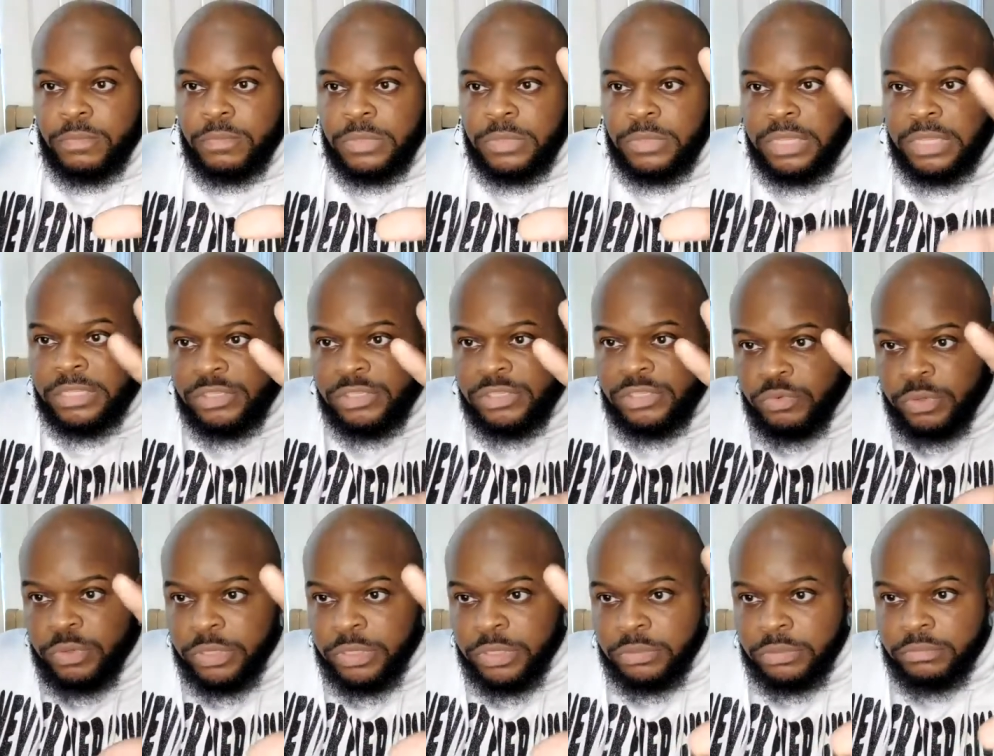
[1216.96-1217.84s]

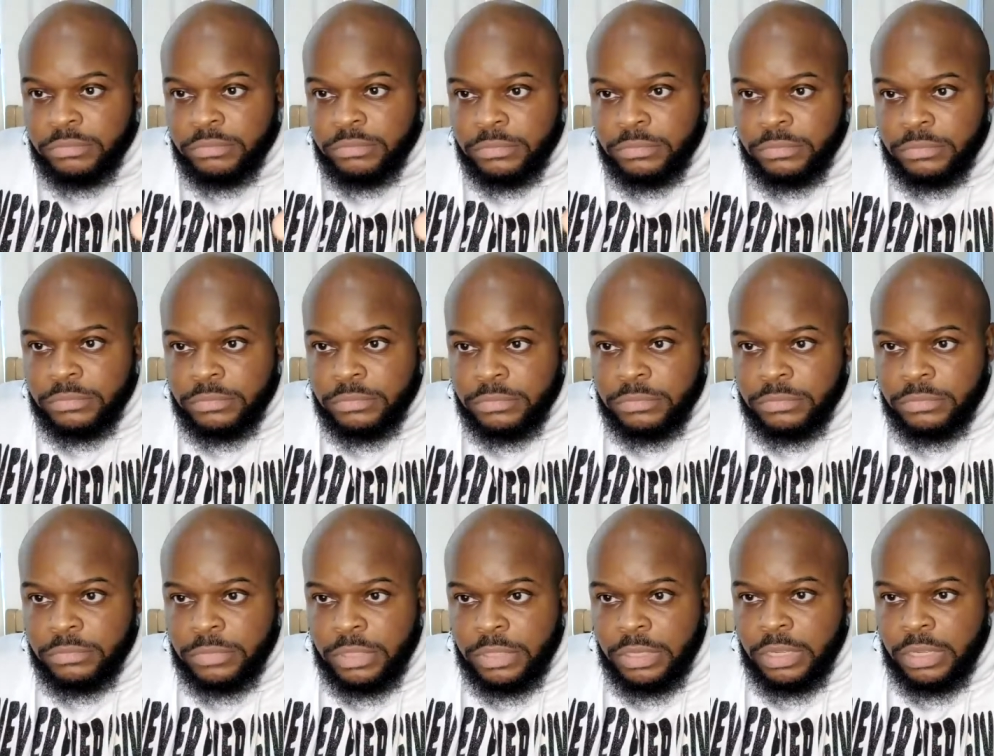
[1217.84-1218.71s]
into a
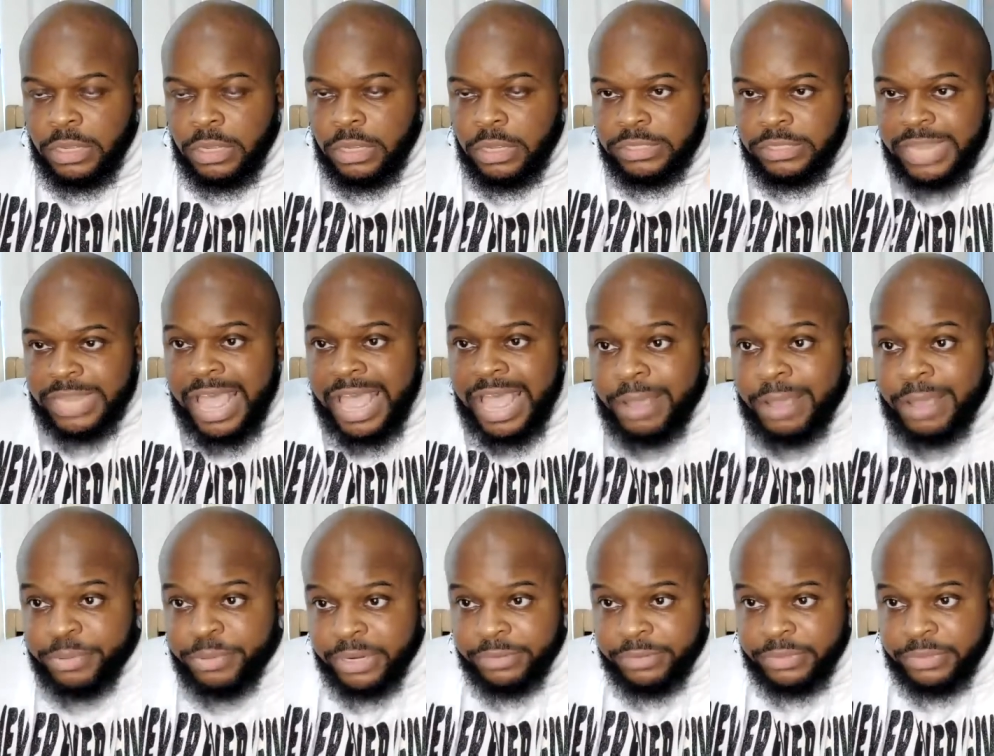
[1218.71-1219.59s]
a
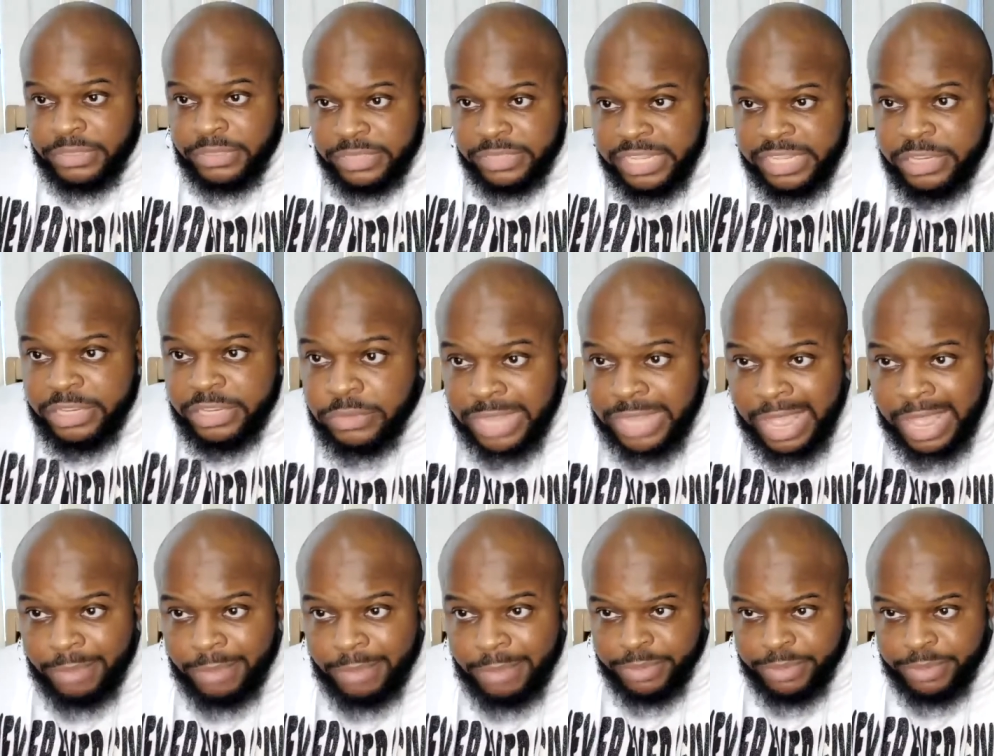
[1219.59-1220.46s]
library, legal
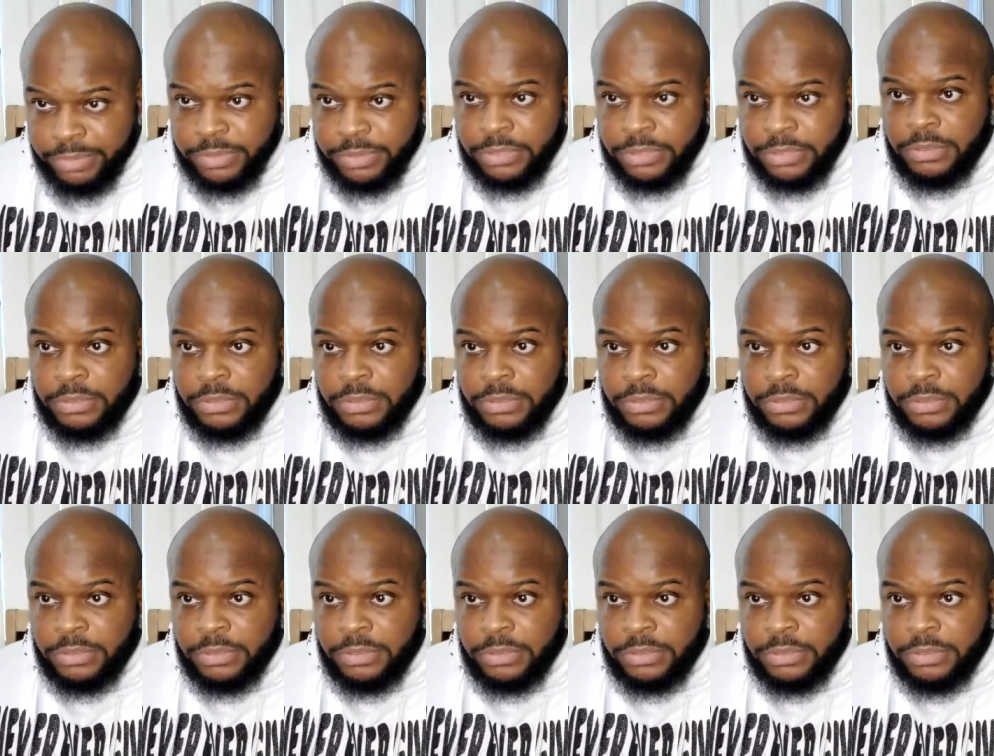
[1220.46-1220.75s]
library.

# [WHAT TO PRODUCE]
Your answer must be an exact transcription of the records above, minus the pictures.

# [TASK ANSWER]
[1216.96-1217.84s]

[1217.84-1218.71s]
into a
[1218.71-1219.59s]
a
[1219.59-1220.46s]
library, legal
[1220.46-1220.75s]
library.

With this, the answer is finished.